To be fair, we also look at toplines a lot. It is a sensible way to examine whether our quota system works, so if that is the intention of those asking for toplines, fair play.

How We get Representative Predictions?

If the raw survey is not representative in the traditional sense, how do we get representative estimates?

By shifting the burden from the sample to the model.

In New Quant Polling, we estimate the probability that each bucket supports a given option — for example, the probability of voting Democratic. We then aggregate from the bucket level up to the population of interest.

To do this well, we need two things. First, we need to know the composition of the population in each geographic unit, ideally using fine-grained census or administrative data. Second, we need estimates of turnout. In my view, turnout modelling is the hardest and most important problem in survey research. This is where the wheat is separated from the chaff.

Once we have population composition and turnout estimates, we can aggregate bucket-level predictions into representative forecasts for counties, states, congressional districts, or the country as a whole.

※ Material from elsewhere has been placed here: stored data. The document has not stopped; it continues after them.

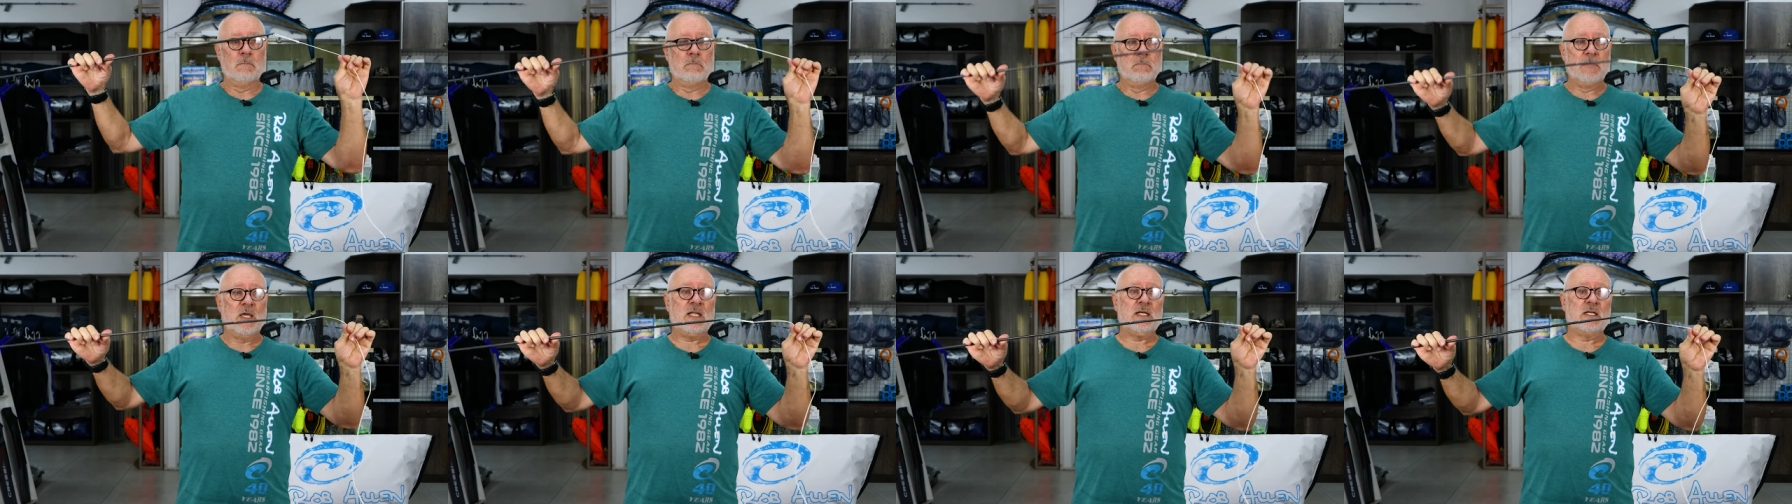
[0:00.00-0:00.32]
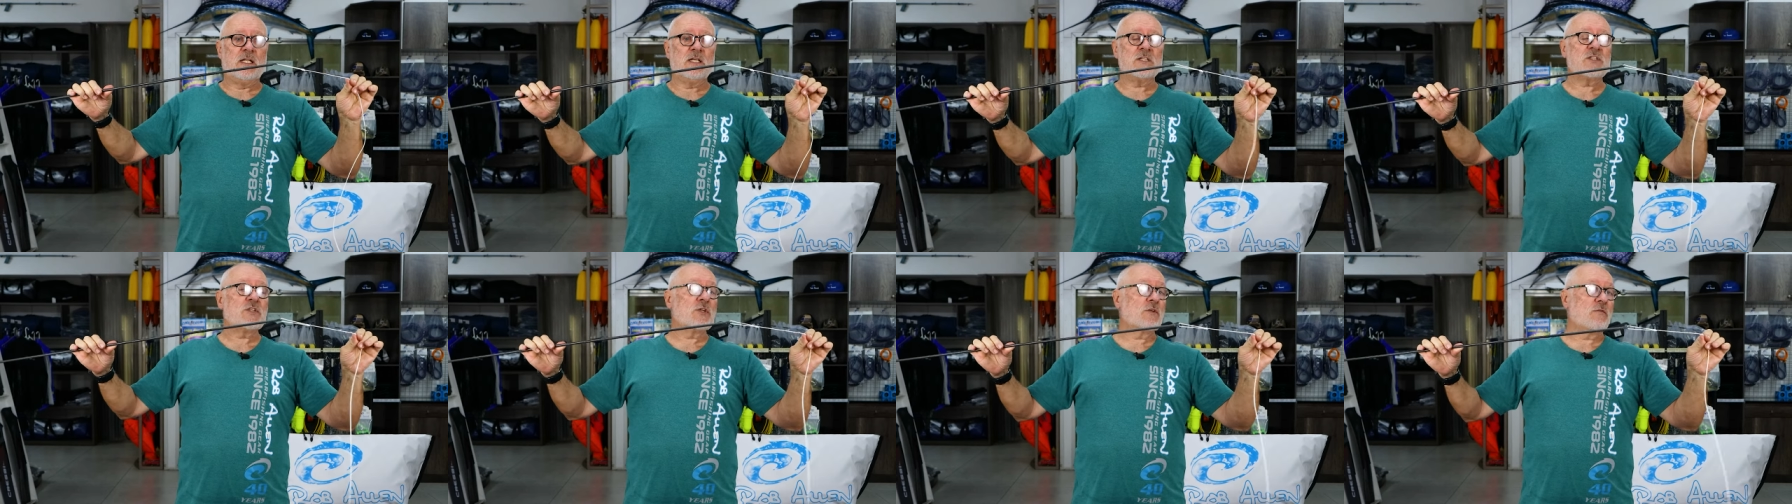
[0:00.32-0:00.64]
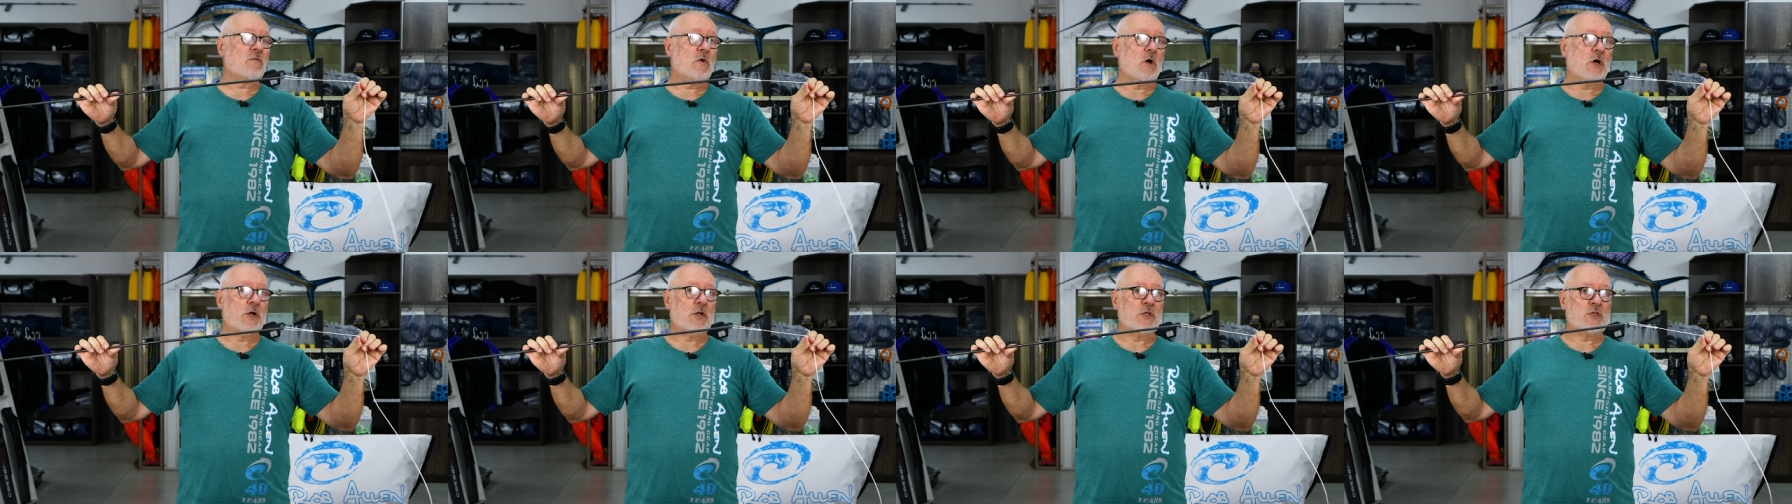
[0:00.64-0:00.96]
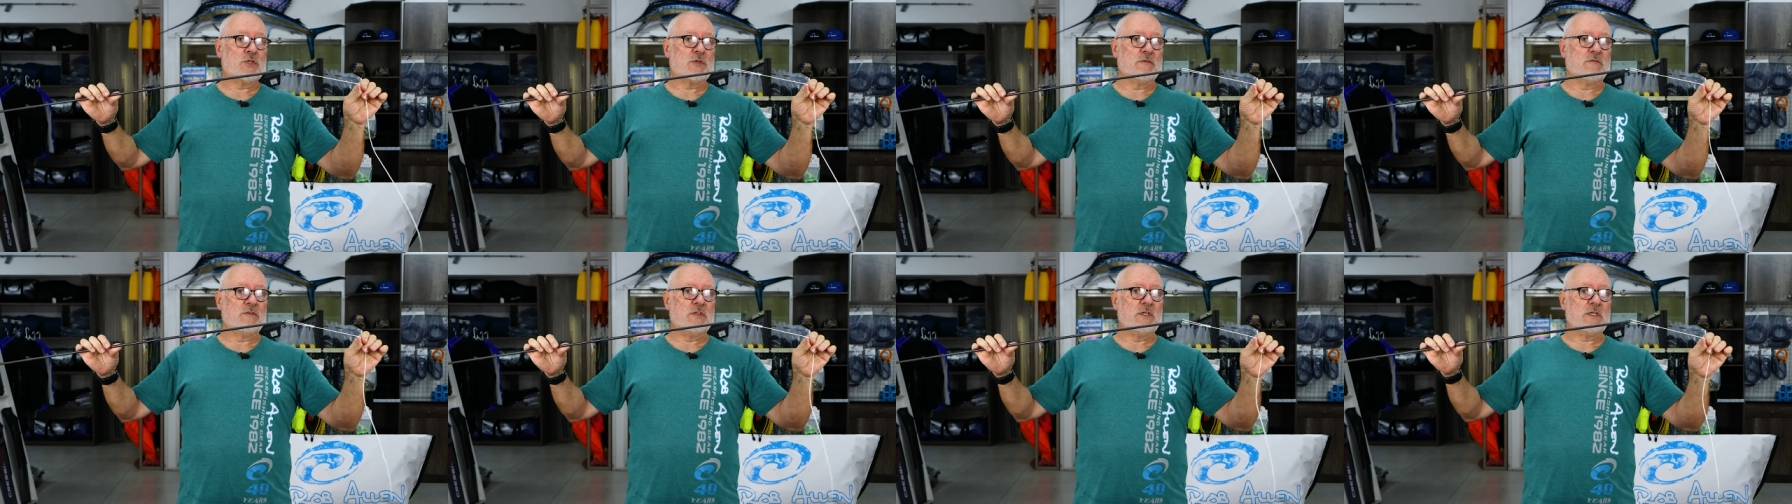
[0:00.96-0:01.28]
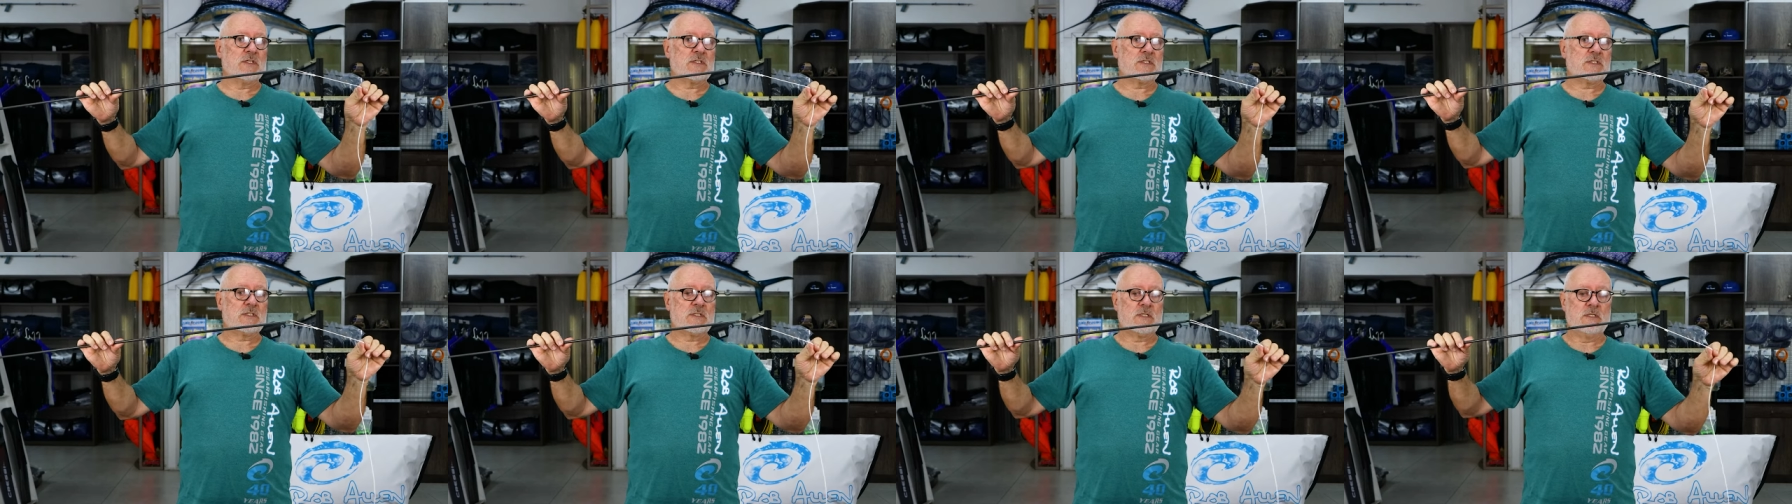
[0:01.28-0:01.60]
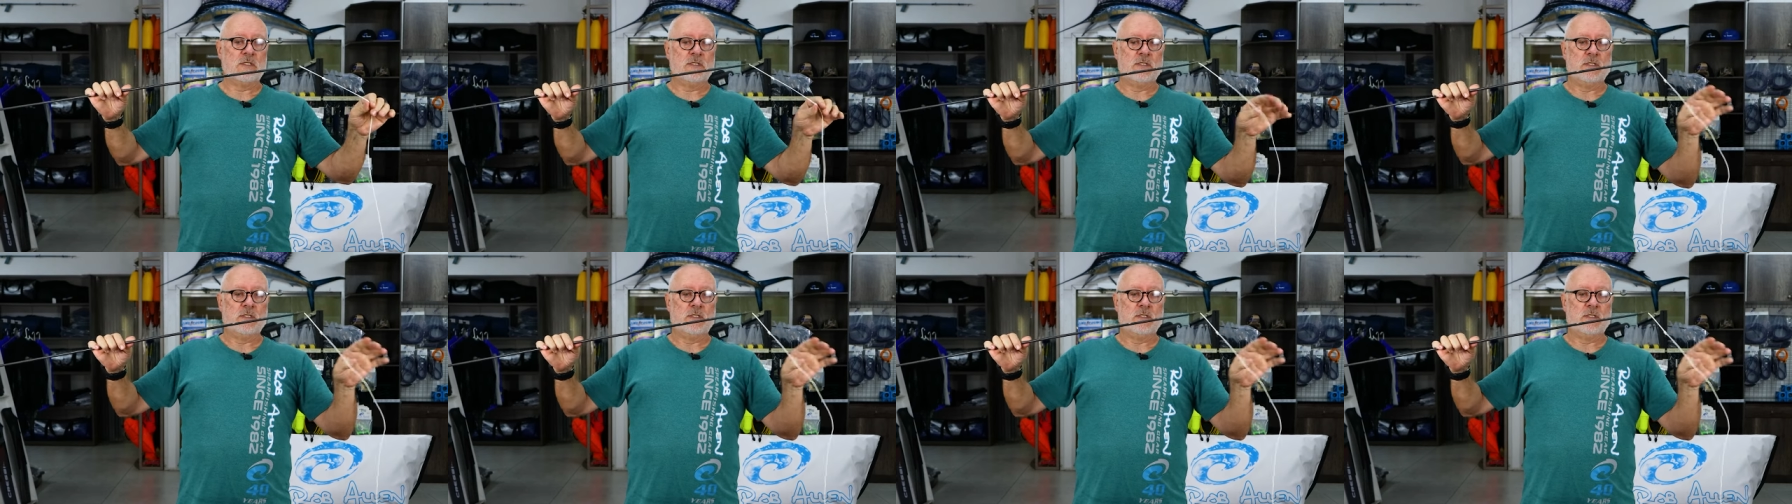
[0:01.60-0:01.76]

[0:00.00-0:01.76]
Big disadvantage of this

How this Helps with Non-Response Bias

This approach also helps with non-response bias.

The standard critique is that some types of people simply do not answer surveys, and that this undermines everything. Sometimes that is true. But New Quant Polling makes that problem much less fatal because it allows us to segment the population much more finely.

It is far more believable that non-religious, low-income, non-college, urban, Gen Z white women without party registration are similar to one another across the country than it is to assume that all women, or all young people, are interchangeable. The finer the segmentation, the more plausible the assumption within each bucket becomes.

Even when overall response rates are low, with our sampling technique we still eventually reach at least some respondents from many of these groups. And once we do, the model can learn from them. Unless respondents and non-respondents within the same bucket are still systematically different in ways the model cannot capture, much of the non-response problem can be absorbed by modelling and post-stratification.